A now-disbarred lawyer accused of helping a property developer borrow millions of dollars from a finance company in "forbidden related-party loans" cannot argue he was acting on instructions or was an innocent agent, says the Crown in its closing submissions to the High Court.
Former Central Hawkes Bay mayor and Waipukurau lawyer, Hugh Edward Staples Hamilton, is on trial in the High Court at Auckland for allegedly helping former property developer Raymond Schofield arrange the purchase of Belgrave Finance so that Schofield's identity and control of the company was hidden.
The purpose of this was to allegedly allow Schofield, who bought Belgrave in 2005 for $3 million, to borrow from the firm either directly or through other companies he controlled.
A former partner of DAC Legal who advised Belgrave until its 2008 receivership, Hamilton has pleaded not guilty to 17 charges of theft by a person in a special relationship as well as charges of false statement by a promoter, and Companies Act charges of making a false statement to a trustee.
Although Hamilton's trial was expected to take up to eight weeks, it is running ahead of schedule and the Crown finished making its closing arguments today.

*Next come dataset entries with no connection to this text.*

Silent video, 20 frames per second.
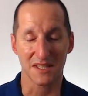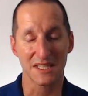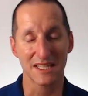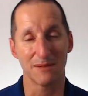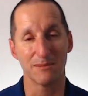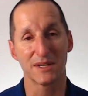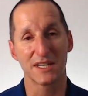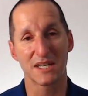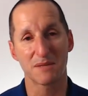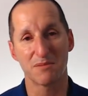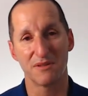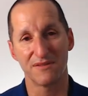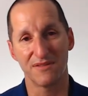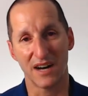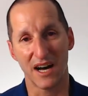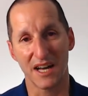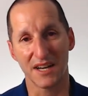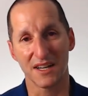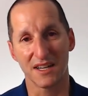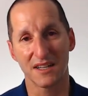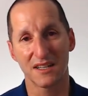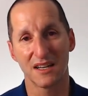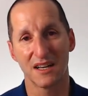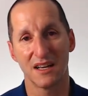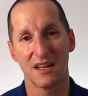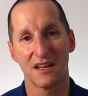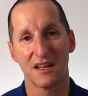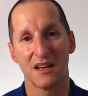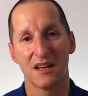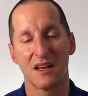that someone has provided,
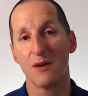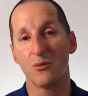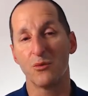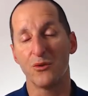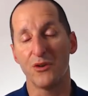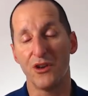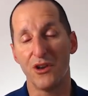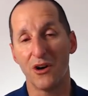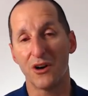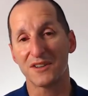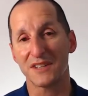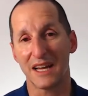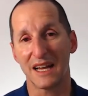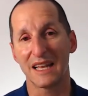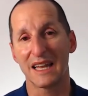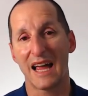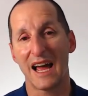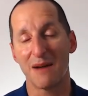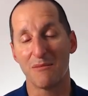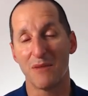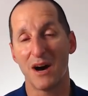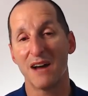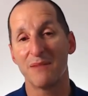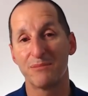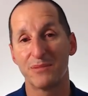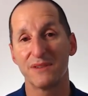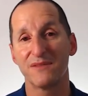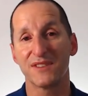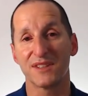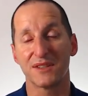I will not allow my
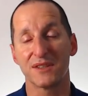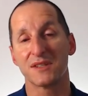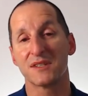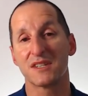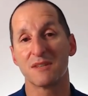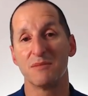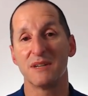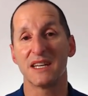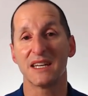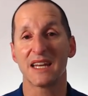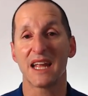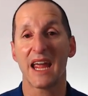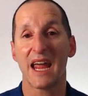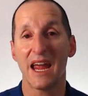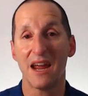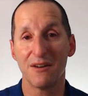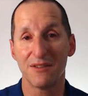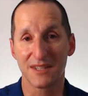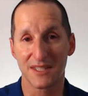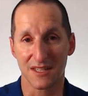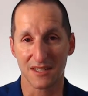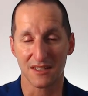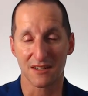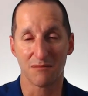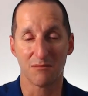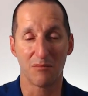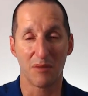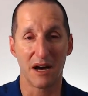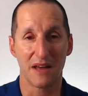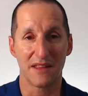privileges to be
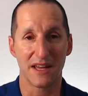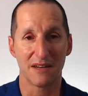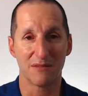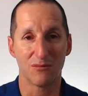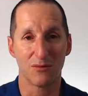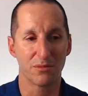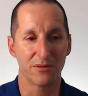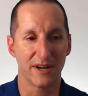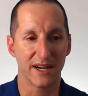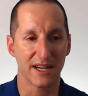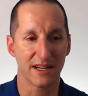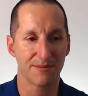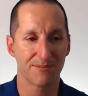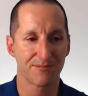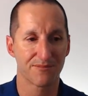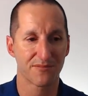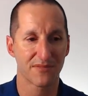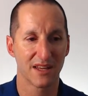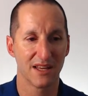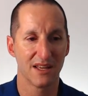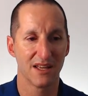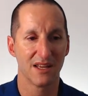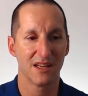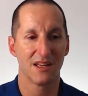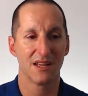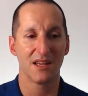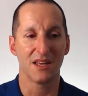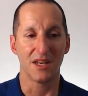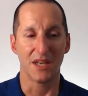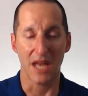inherited by that operator.
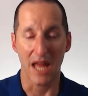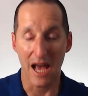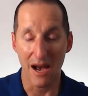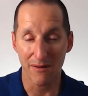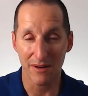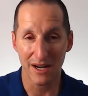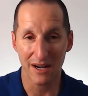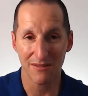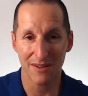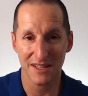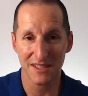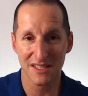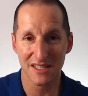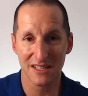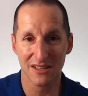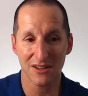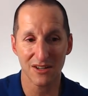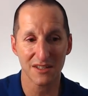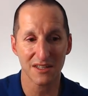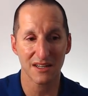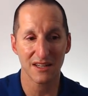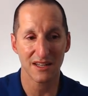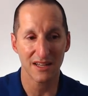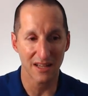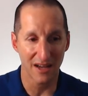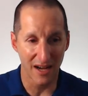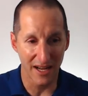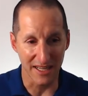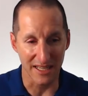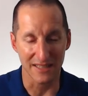Now when I run Scott,
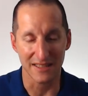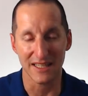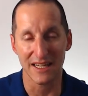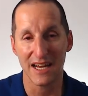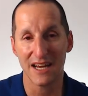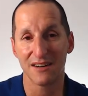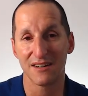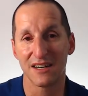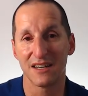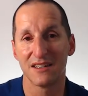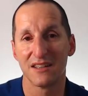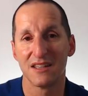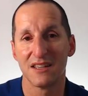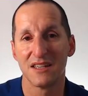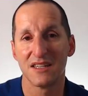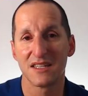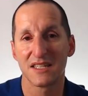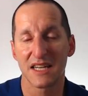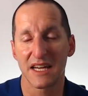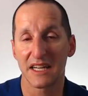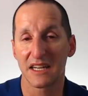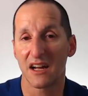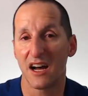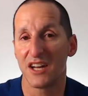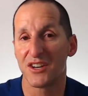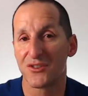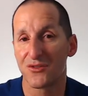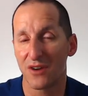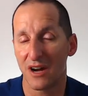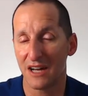I get the error saying
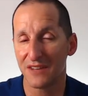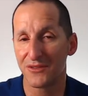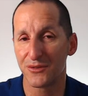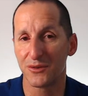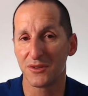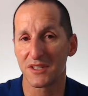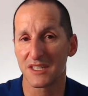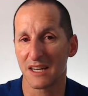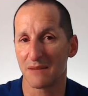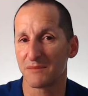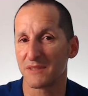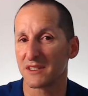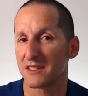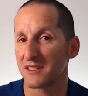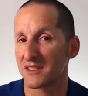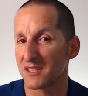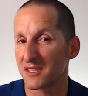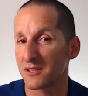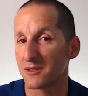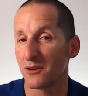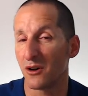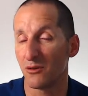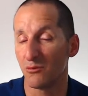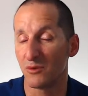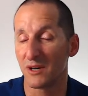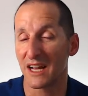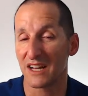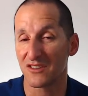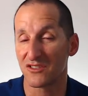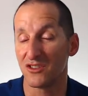I tried to do something that
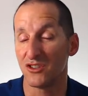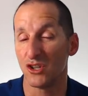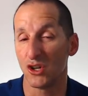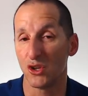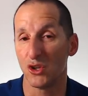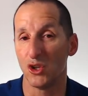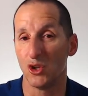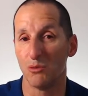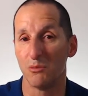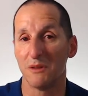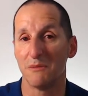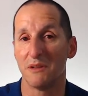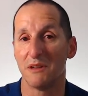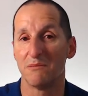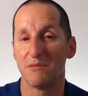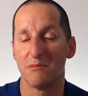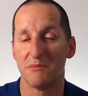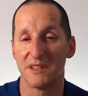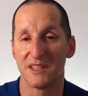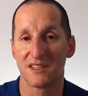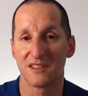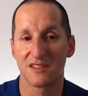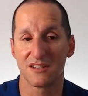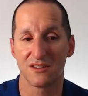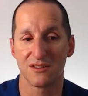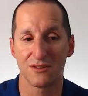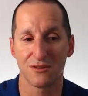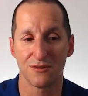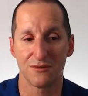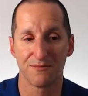Scott would actually not normally be permitted
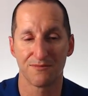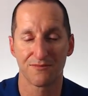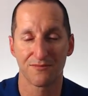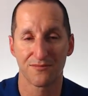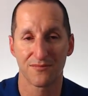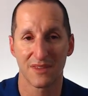to do.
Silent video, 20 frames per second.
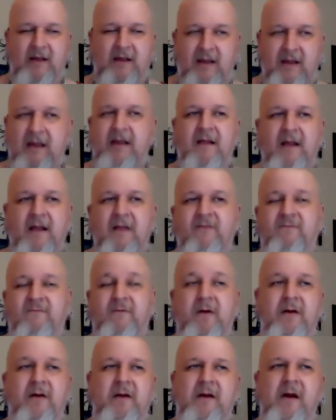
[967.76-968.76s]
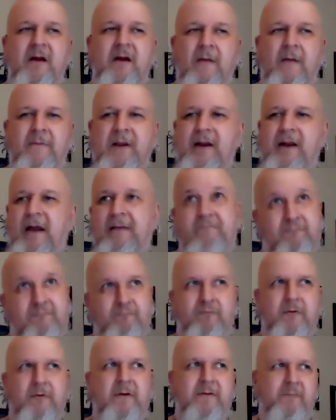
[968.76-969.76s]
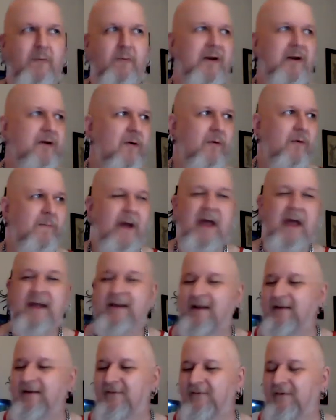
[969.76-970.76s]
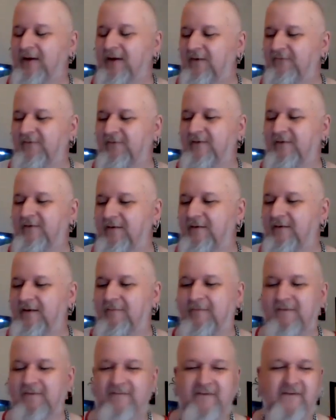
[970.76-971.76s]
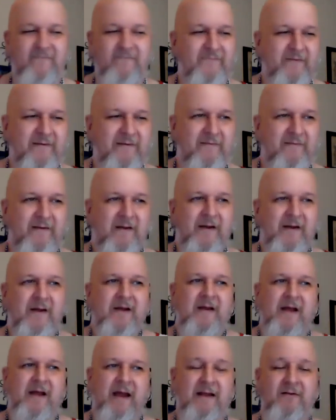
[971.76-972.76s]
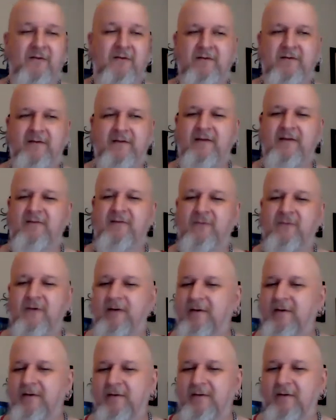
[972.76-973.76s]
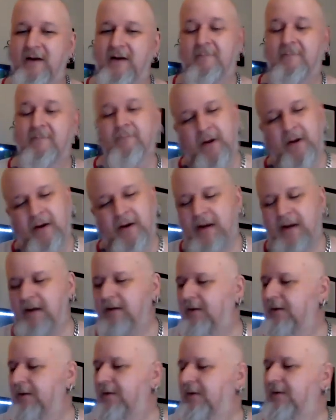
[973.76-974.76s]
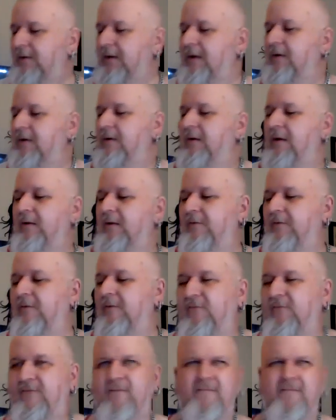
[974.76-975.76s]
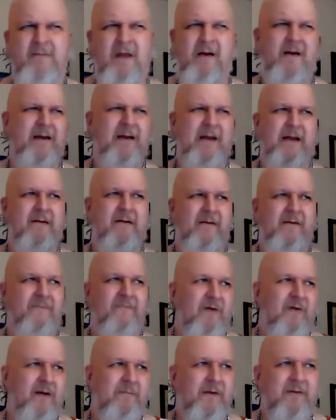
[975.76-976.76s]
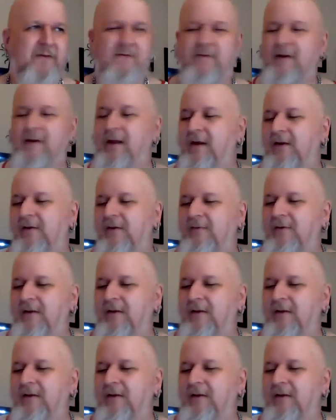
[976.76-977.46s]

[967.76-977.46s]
it's really good. I mean, I really want to go back into it. I should have done that myself and looked into it and all that. But hey, it's I got enough time to do that.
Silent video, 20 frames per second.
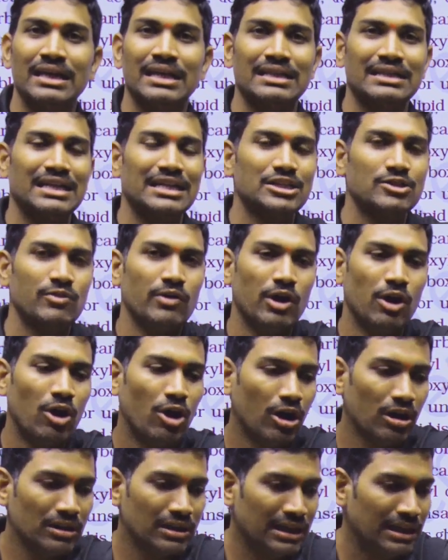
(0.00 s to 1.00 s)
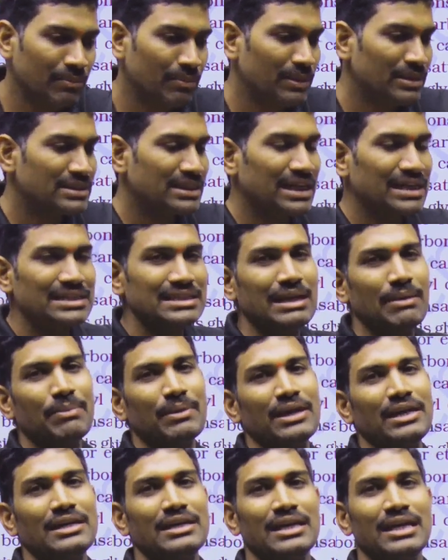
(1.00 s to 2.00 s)
That's why all the lipids are
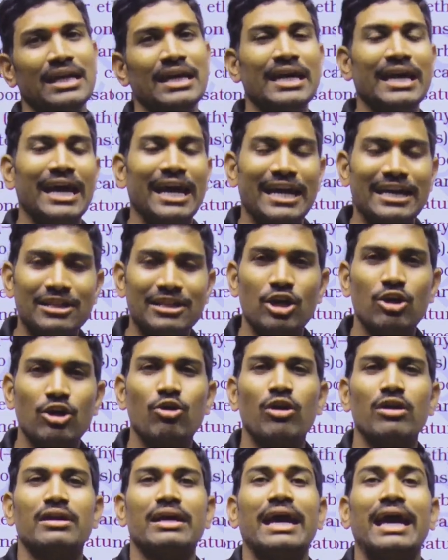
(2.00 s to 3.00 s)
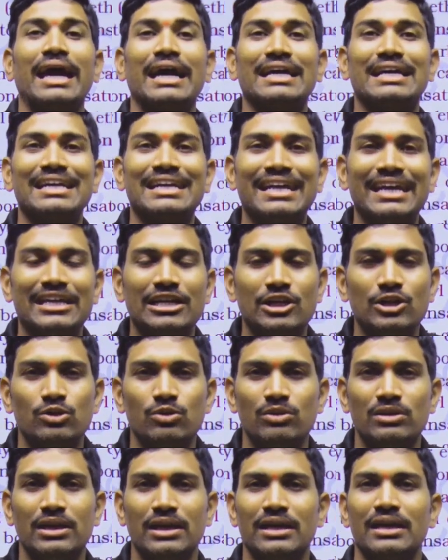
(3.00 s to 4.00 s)
separated and they got aggregated
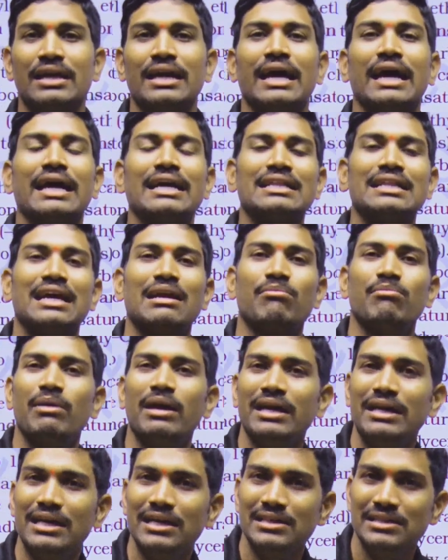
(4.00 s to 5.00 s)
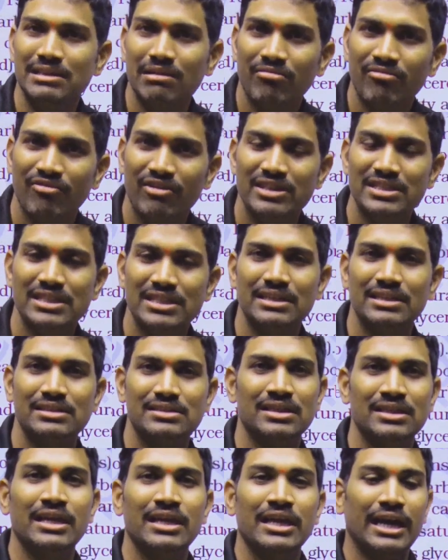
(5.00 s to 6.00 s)
together and they are making some
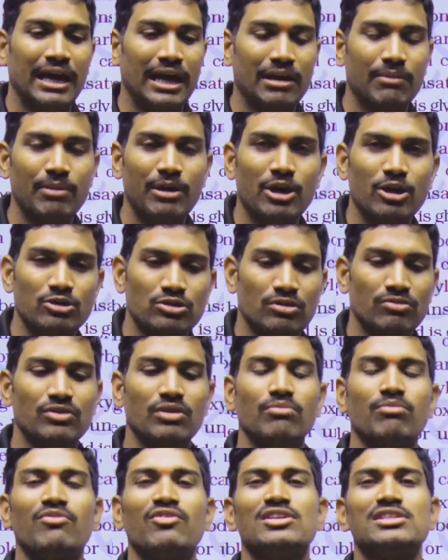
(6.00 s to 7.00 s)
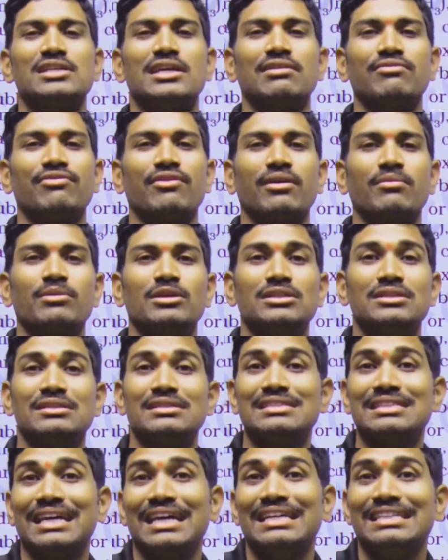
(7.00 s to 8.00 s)
vesicles, and because of the vesicle formation,
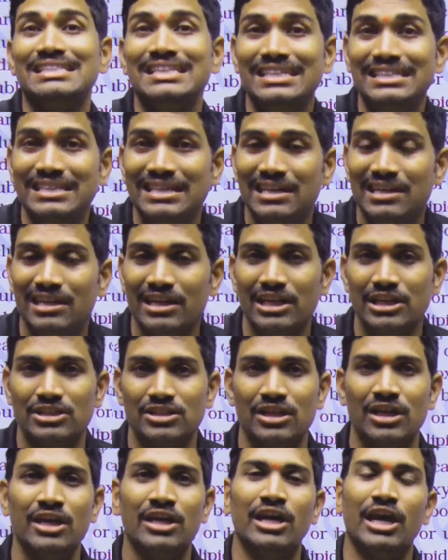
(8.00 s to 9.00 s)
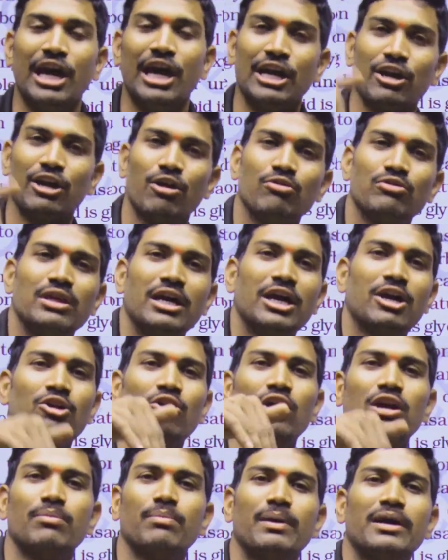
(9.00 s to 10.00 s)
size is increased and now they are
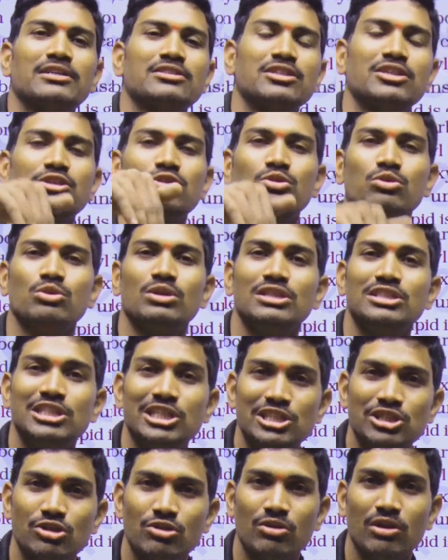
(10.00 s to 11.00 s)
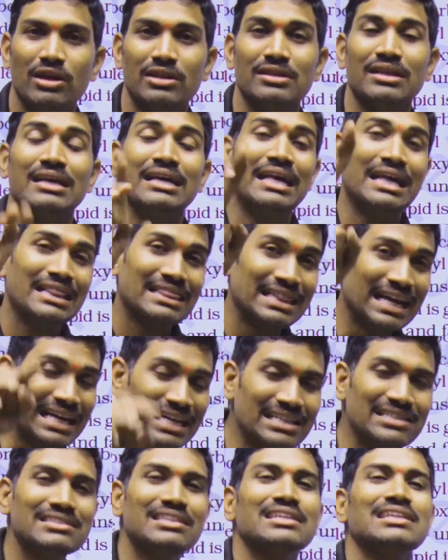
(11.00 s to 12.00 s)
not passing through the cheesecloth. That
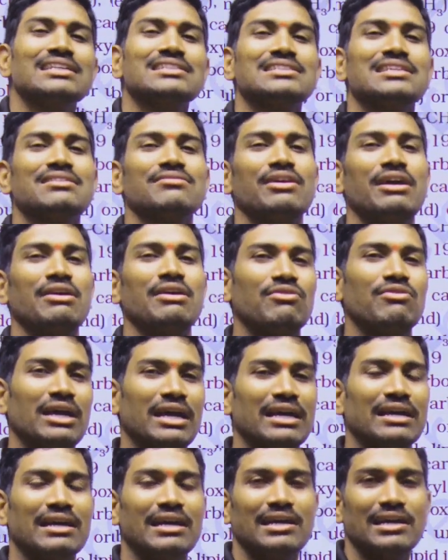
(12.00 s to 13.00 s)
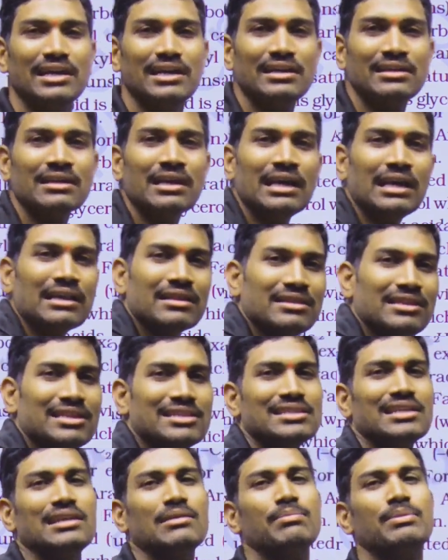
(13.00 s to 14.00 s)
is the reason why we are getting these
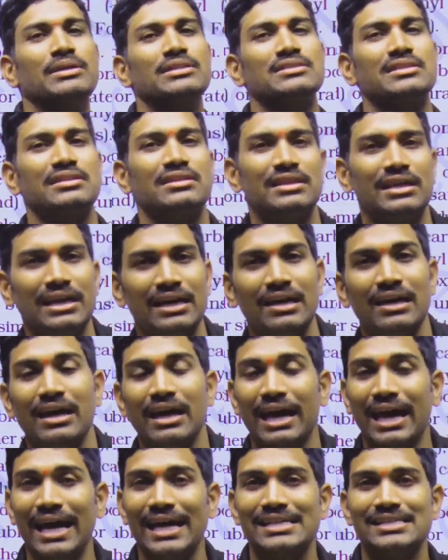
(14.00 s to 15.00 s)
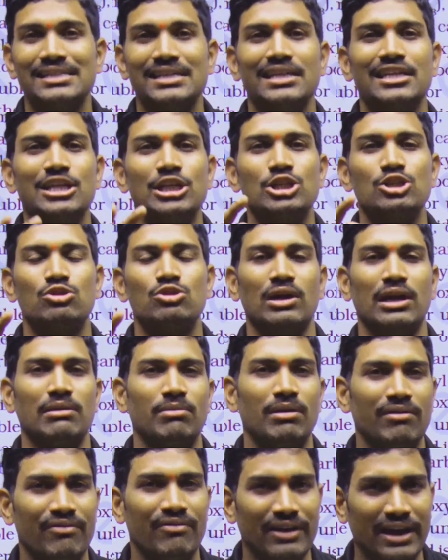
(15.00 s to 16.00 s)
lipids in the acid
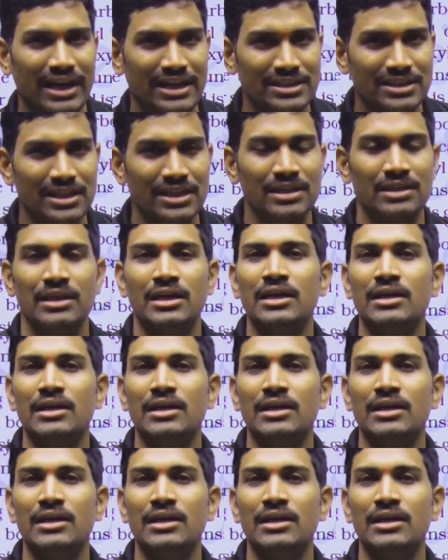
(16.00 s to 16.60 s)
insoluble fraction.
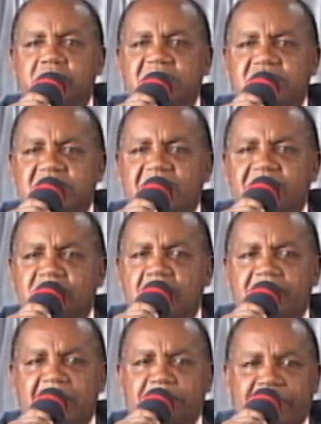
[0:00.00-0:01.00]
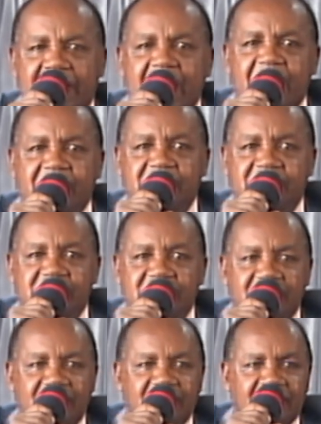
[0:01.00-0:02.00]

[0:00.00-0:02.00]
receive not the plagues,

Crown lawyer Nick Williams told Justice John Faire this morning "there was no room for Mr Hamilton to argue he was merely acting on instructions or he was an innocent agent."
In its written closing submissions to the judge, the Crown said Hamilton had "full knowledge of what he was doing and why he was doing it".
Williams said this morning that Hamilton was involved in a scheme with Schofield and Belgrave directors Stephen Smith and Shane Buckley that had "subterfuge and deceit" at its heart.
"The overwhelming thrust of the evidence is that Mr Hamilton purposefully and deliberately helped Mr Schofield and Mr Buckley and Mr Smith make forbidden related party loans in breach of the [Belgrave's] trust deed," he said.
The defence is due to give its closing address to the judge tomorrow.
Schofield was charged alongside Belgrave directors Shane Buckley and Stephen Smith in September 2011, with the SFO alleging the defendants misrepresented how investors' money would be used. The trio were also charged by the authority for allegedly making untrue statements in offer documents.
It was alleged that, in substance, Schofield acted as a Belgrave director.
Buckley and Smith have pleaded guilty to charges they faced and been jailed, while Schofield was granted a stay on the proceedings he faced because he was suffering from terminal cancer.